* _TASK DIRECTIONS_
Restate the records that follow word for word; no pictures should appear.

* _THE DATA_
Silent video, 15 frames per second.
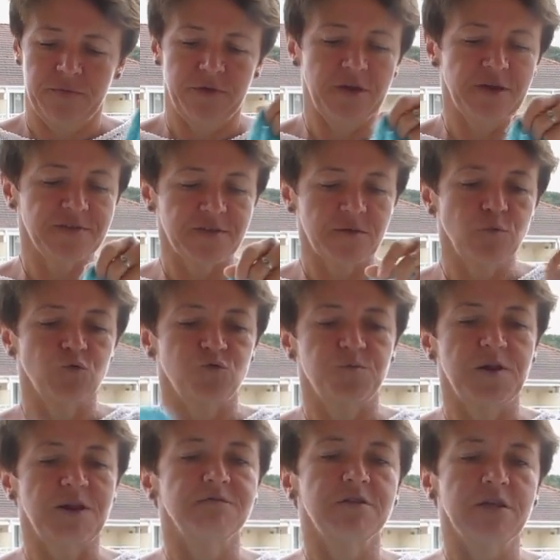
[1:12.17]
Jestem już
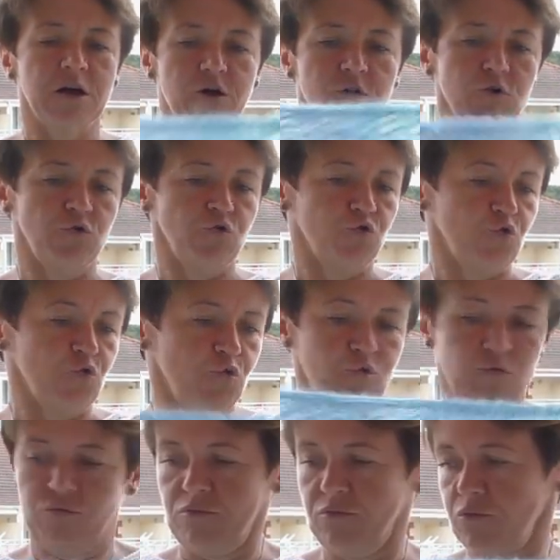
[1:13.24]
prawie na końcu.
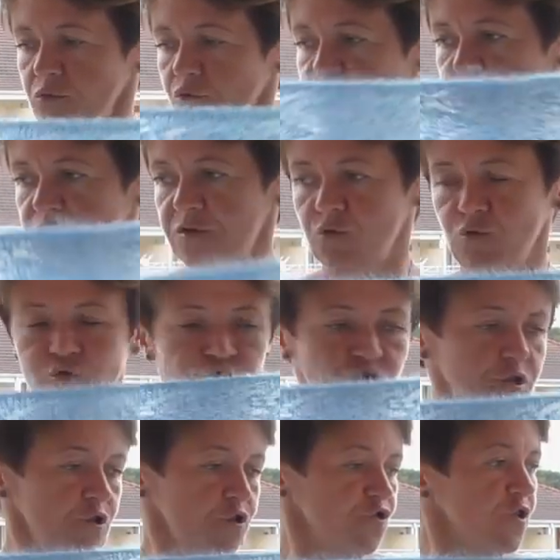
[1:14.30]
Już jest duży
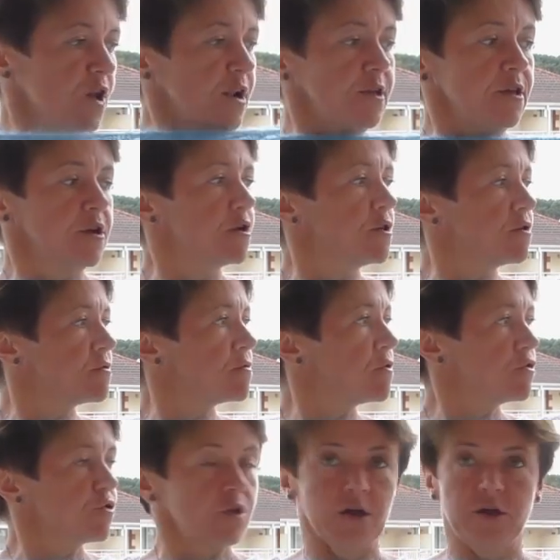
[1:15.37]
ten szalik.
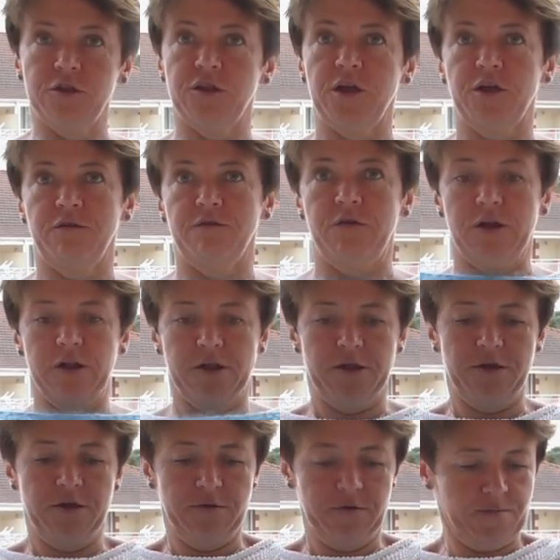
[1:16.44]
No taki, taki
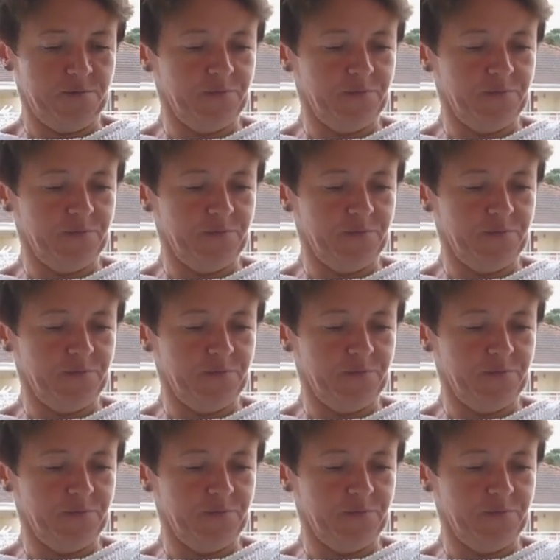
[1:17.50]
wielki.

* _THE COMPLETED TASK_
Silent video, 15 frames per second.
[1:12.17]
Jestem już
[1:13.24]
prawie na końcu.
[1:14.30]
Już jest duży
[1:15.37]
ten szalik.
[1:16.44]
No taki, taki
[1:17.50]
wielki.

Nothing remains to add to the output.